病気になったら病院へ、

病気になりたくなければ鍼灸を。

群馬県前橋市を拠点に出張専門鍼灸を開業している、

ささき ひでかず

(本名・佐々木秀和)

です。


 今回は東洋医学が意味する健康と治療観点について投稿します。


前回の復習

 西洋医学と東洋医学との大きな違いとして、西洋医学は病気を診るのに対して東洋医学は人を診ることです。西洋医学は、解剖学や生理学などの科学的見地から人体を捉えます。人体を器官や組織、血液やリンパなどに細分化し、病巣を局所的に分析します。体内に侵入した細菌やウイルス、病理部位を排除することに重きを置いて治療していきます。また、様々な検査を行い、精度が高く、客観的なデータをもとに診断していきます。治療方法は単一成分で生成された合成品、西洋薬を使います。西洋薬は効き目は鋭いですが副作用が多いのが特徴です。

 それに対し東洋医学は、人体を全身が関連するひとつの有機体として捉えます。例えば、身体に問題があるとすれば局所的な問題なのか、全身のバランスの乱れによる問題なのかを複眼的な視点で病因を突き止めます。西洋医学では病気としてみなされない不定愁訴でも自己治癒力を高めることで改善出来るという考えがあります。また、四診といって、見たり聞いたり触ったりして診断していくやり方で診察し、経験をもとに主観的に判断して治療していきます。治療方法は漢方薬や鍼・灸を使って自己治癒力を引き出していきます。


  診断・治療からみた違い

 西洋医学の診断・治療は検査データの平均値から一定の正常値という基準を定め、数値が正常範囲内なら自覚症状があっても病気とはみなされず、不調を訴えても治療が行われないことがあります。
 それに対して、東洋医学の診断・治療は「身体は日々変化するのは当たり前」という概念があり、年間を通して身体は変化していくものと考えられてます。正常値の概念が無い為、検査では表れない不定愁訴も治療対象になります。また、病巣部の直接的な治療だけでなく、病巣と関連した他の部位の治療や全身のバランス調整など複合的な治療をすることになります。

  健康体から未病、病気に至る流れ

 西洋医学観でみたものと東洋医学観でみたものとの違いをまとめてみました。やはり未病の段階で治療するのが望ましいですね。
健康体
西洋医学観…データでも病気が見つからない健康な状態。
東洋医学観…気・血・津液(身体の中にある正常な水分)がスムーズに巡り、五臓六腑のバランスも良い状態。

未病
テレビCMで知った方も多い、未病という言葉。未病とは西洋医学の検査では異常が無いが、病気の一歩手前の状態のことをいいます。西洋医学の検査では異常あるが本人に自覚症状が無い状態も当てはまります。予防医学の原点ともいえます。実は未病は鍼灸の得意分野です!

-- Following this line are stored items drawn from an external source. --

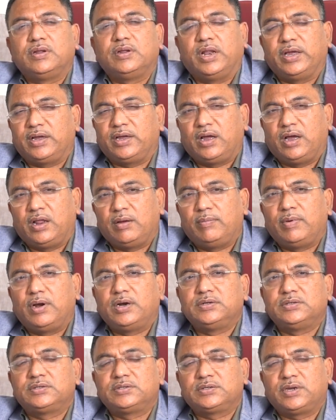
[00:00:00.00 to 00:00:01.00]
like
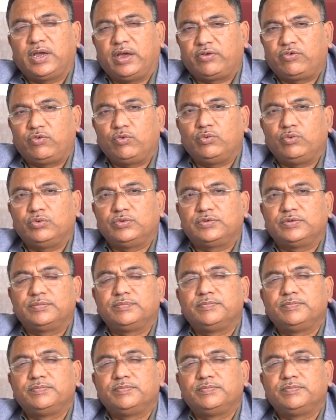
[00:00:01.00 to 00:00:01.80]
almonds, cashews,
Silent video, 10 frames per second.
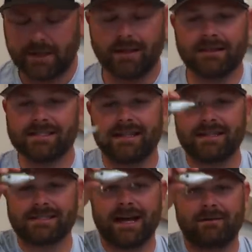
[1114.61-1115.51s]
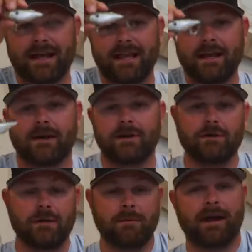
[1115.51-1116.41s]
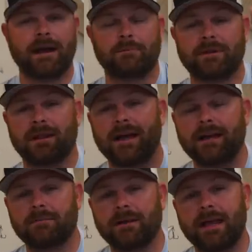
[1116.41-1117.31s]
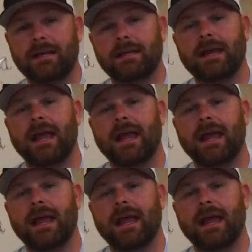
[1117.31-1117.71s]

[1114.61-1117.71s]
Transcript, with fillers: let's say this guy right here, and you come up behind him with a lighter bait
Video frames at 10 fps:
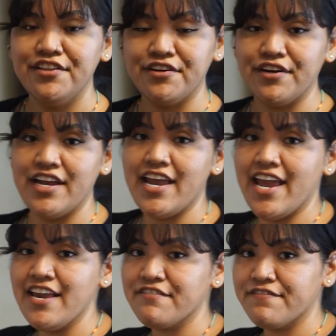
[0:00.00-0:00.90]
There are
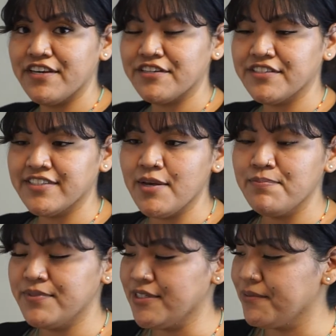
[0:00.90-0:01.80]
8 fingers
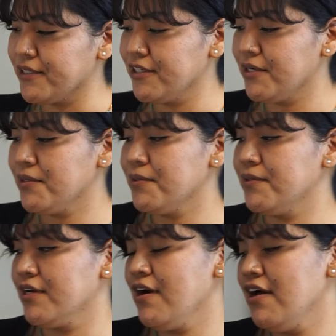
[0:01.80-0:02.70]
up, so we're gonna go to
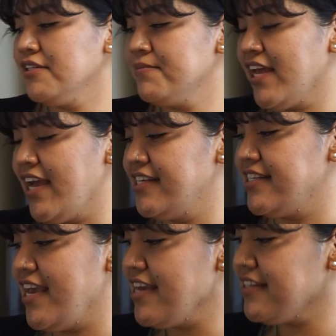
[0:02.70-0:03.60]
the column that
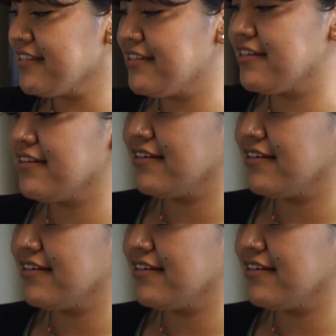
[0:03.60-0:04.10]
has 8.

西洋医学観…体調不良や不定愁訴などの自覚症状があるものの検査データに異常無し。健康体に属する。
東洋医学観…気血の滞りなどの不調が乱れる。食養生を中心に改善を促す。漢方薬や鍼灸治療だけでなく薬膳、気功などの養生法で治療していきます。

病気
西洋医学観…データに異常値があり、病気段階に突入。
東洋医学観…定期的な漢方薬や鍼灸治療で改善を試みます。

慢性化・重症
西洋医学観…長期的な投薬治療が必要で、副作用の懸念もあります。
東洋医学観…長期的な治療が必要になります。漢方薬と鍼灸治療を併用する場合も出てきます。

まとめ

 西洋医学が日本の医学を支えていることは紛れもない事実でありますが、私は田舎の一鍼灸師として病院だけでなく皆さんの治療の選択肢として漢方薬や鍼灸治療も検討していただきたい気持ちを持っております。もちろん漢方薬や鍼灸治療などといった東洋医学ですべての疾患を治すことは難しいですし、東洋医学だけでは長生き出来るとは思ってません。しかし、この投稿を御覧いただいた方には病気になる一歩手前で漢方薬や鍼灸治療などで治療して日々健康な状態でいてほしいと願ってます!